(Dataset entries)
----

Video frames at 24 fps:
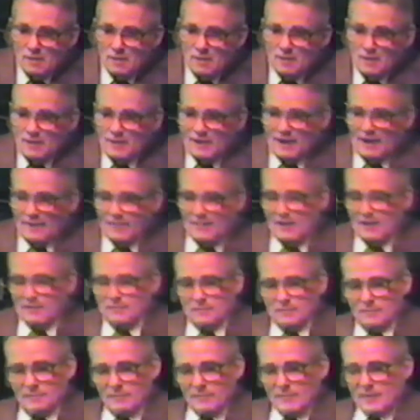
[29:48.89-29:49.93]
And
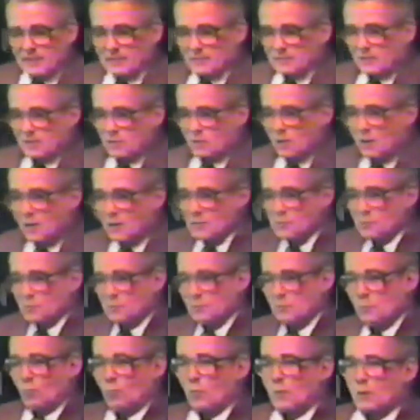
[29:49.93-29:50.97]
that, that
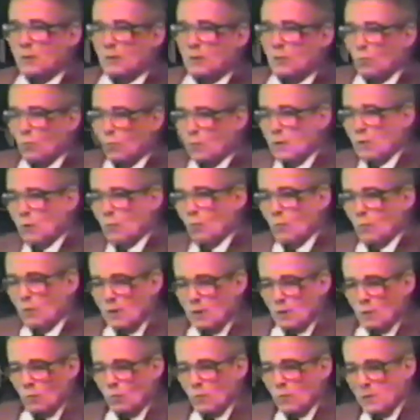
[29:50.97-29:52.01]
constant work, work,
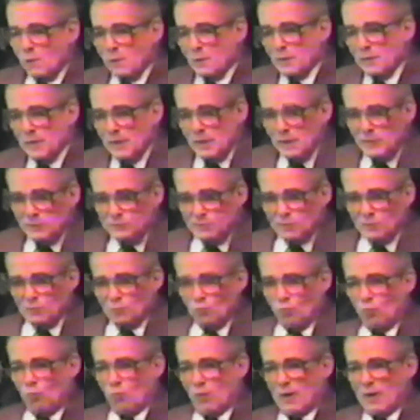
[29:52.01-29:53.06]
work, work,
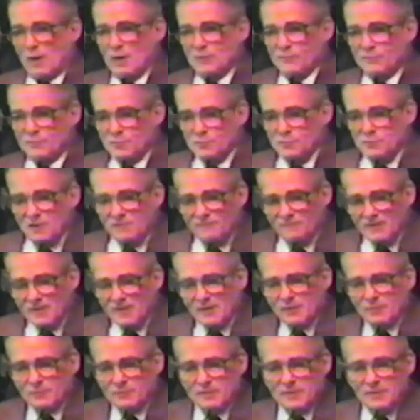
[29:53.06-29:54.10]
just wears the stuff
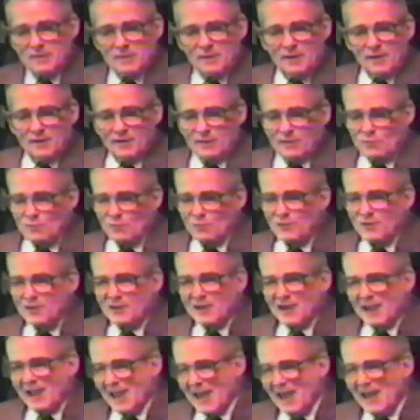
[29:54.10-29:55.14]
out. Now, you
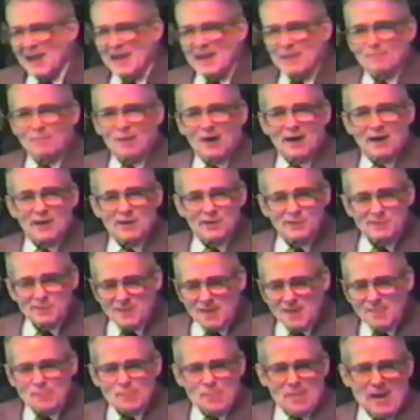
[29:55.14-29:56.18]
think anybody
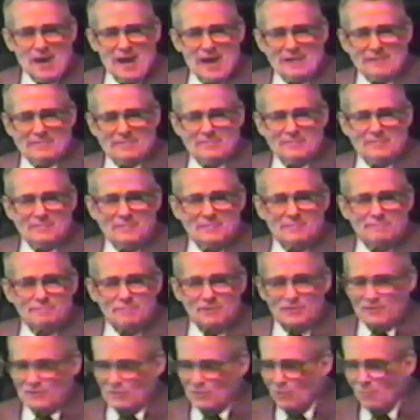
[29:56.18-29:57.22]
could get that,
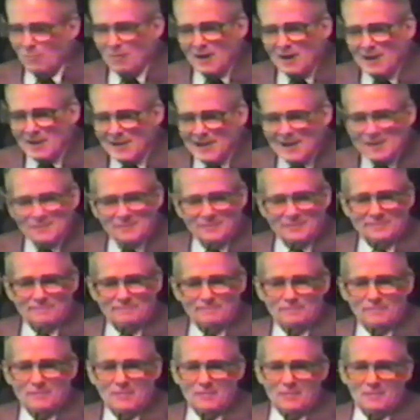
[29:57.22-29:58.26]
but nobody gets
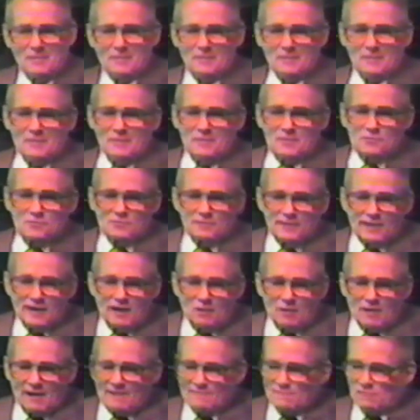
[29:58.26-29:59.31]
it. So
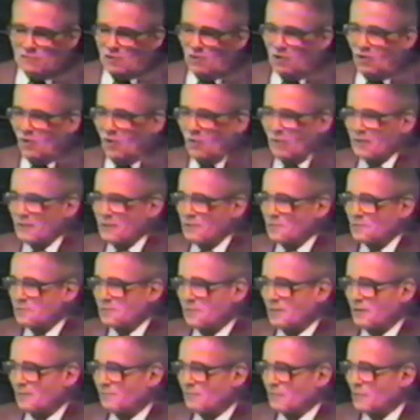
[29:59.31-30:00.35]
now, after all this
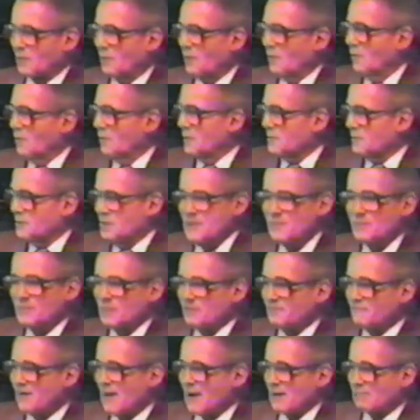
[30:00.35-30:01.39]
stuff, with all
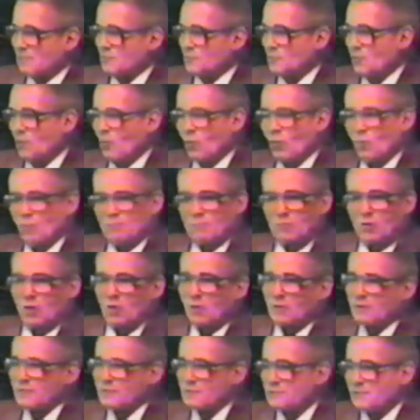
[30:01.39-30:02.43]
keeping the factories, all
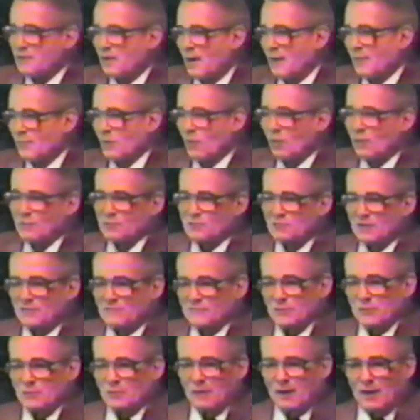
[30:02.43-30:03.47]
all this time, all this
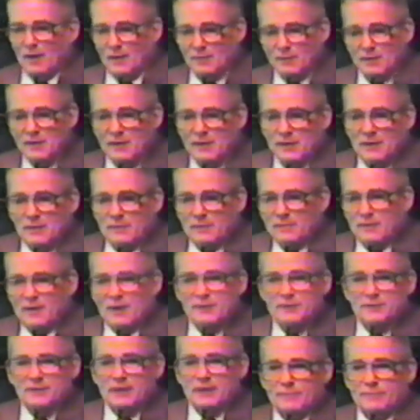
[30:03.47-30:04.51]
stuff to the ground,
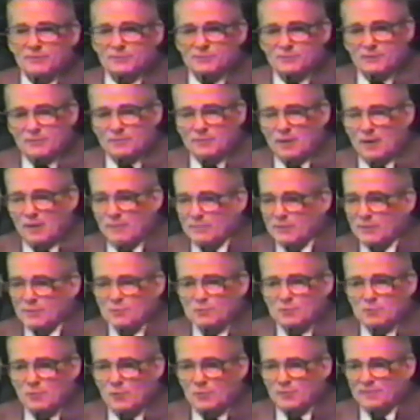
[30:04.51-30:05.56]
now you bunch of
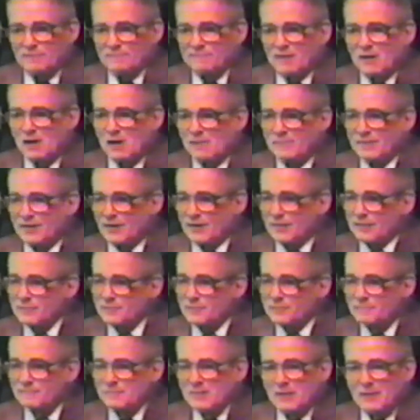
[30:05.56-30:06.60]
communists called
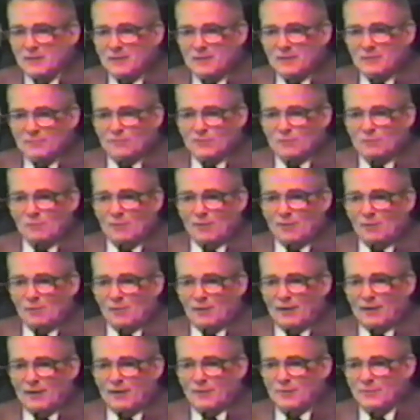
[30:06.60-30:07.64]
environmentalists that run
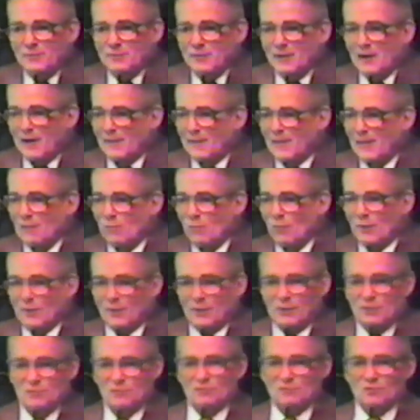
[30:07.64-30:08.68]
around and they
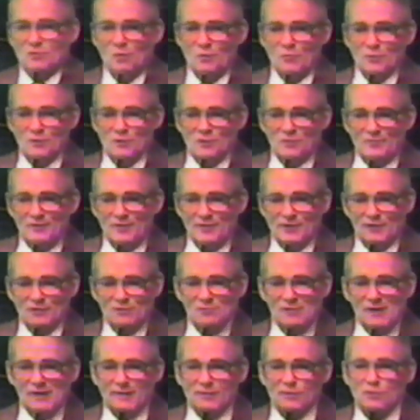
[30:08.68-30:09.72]
want to control this thing
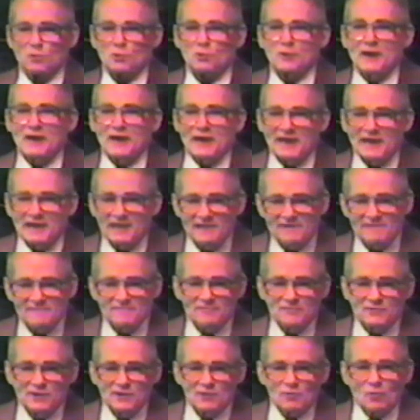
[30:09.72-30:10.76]
and try to
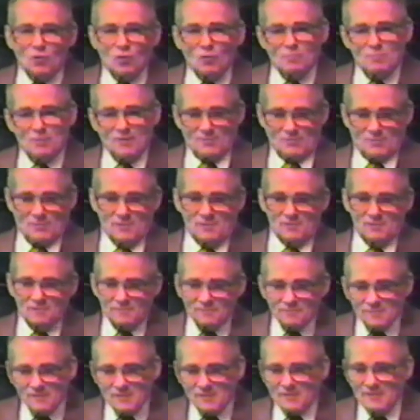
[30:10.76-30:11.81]
save dear old Mother
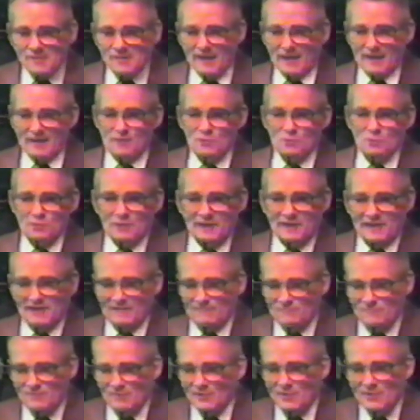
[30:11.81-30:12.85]
Earth and
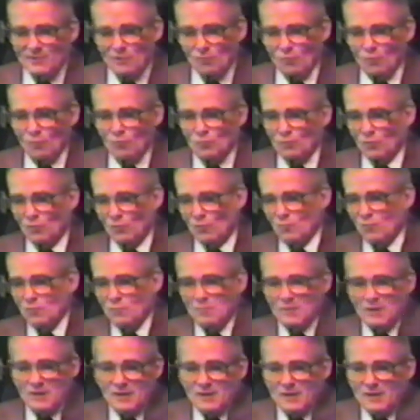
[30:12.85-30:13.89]
save the dear old
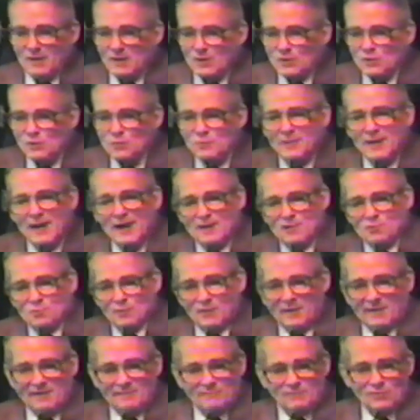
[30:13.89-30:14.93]
globe. You can't
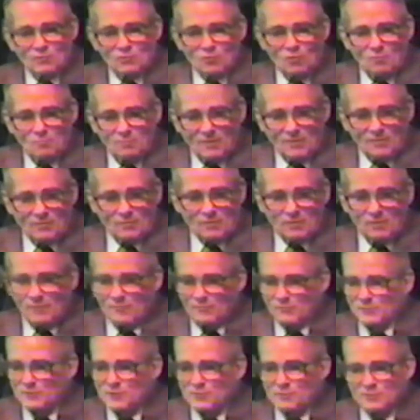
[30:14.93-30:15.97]
save dear old Mother
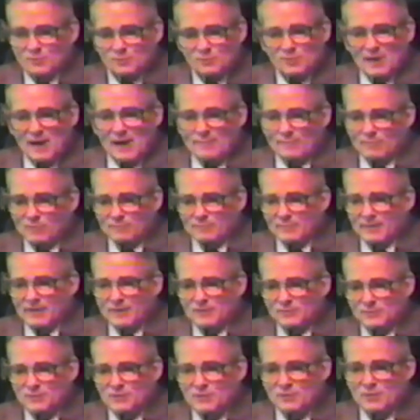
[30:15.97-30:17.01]
Earth. She's a shambles,
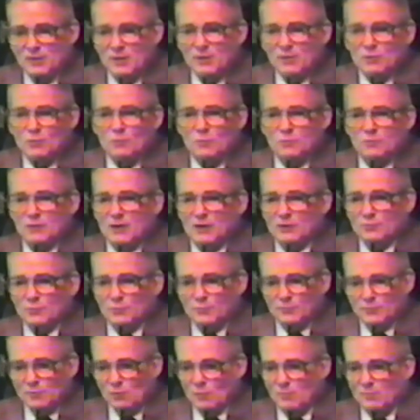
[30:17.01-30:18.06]
man. She's you know, God
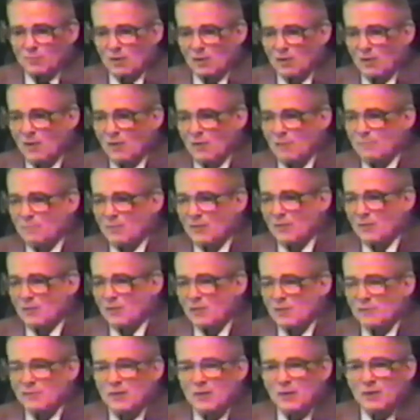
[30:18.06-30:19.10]
go to dear old Mother, uh, Mother
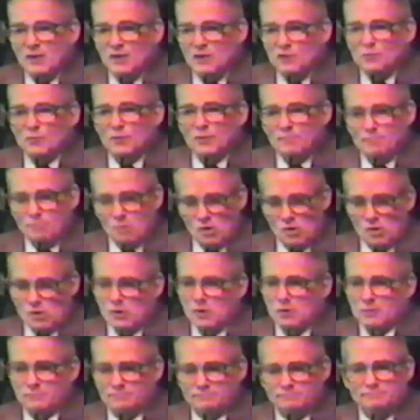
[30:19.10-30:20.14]
Earth. He's going to burn
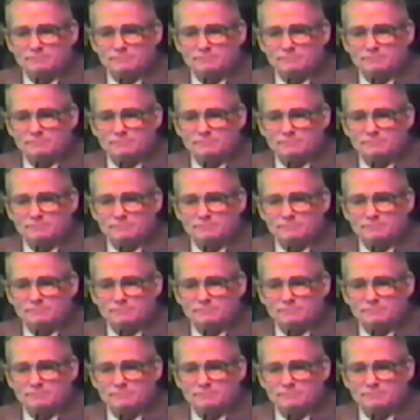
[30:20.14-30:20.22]
her.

----

**EXERCISE BRIEF:**
Extract, word for word, each line from the one that contains "[30:00.35-30:01.39]" through the final line of the data above. Leave the pictures out.

**WRITTEN RESPONSE:**
[30:00.35-30:01.39]
stuff, with all
[30:01.39-30:02.43]
keeping the factories, all
[30:02.43-30:03.47]
all this time, all this
[30:03.47-30:04.51]
stuff to the ground,
[30:04.51-30:05.56]
now you bunch of
[30:05.56-30:06.60]
communists called
[30:06.60-30:07.64]
environmentalists that run
[30:07.64-30:08.68]
around and they
[30:08.68-30:09.72]
want to control this thing
[30:09.72-30:10.76]
and try to
[30:10.76-30:11.81]
save dear old Mother
[30:11.81-30:12.85]
Earth and
[30:12.85-30:13.89]
save the dear old
[30:13.89-30:14.93]
globe. You can't
[30:14.93-30:15.97]
save dear old Mother
[30:15.97-30:17.01]
Earth. She's a shambles,
[30:17.01-30:18.06]
man. She's you know, God
[30:18.06-30:19.10]
go to dear old Mother, uh, Mother
[30:19.10-30:20.14]
Earth. He's going to burn
[30:20.14-30:20.22]
her.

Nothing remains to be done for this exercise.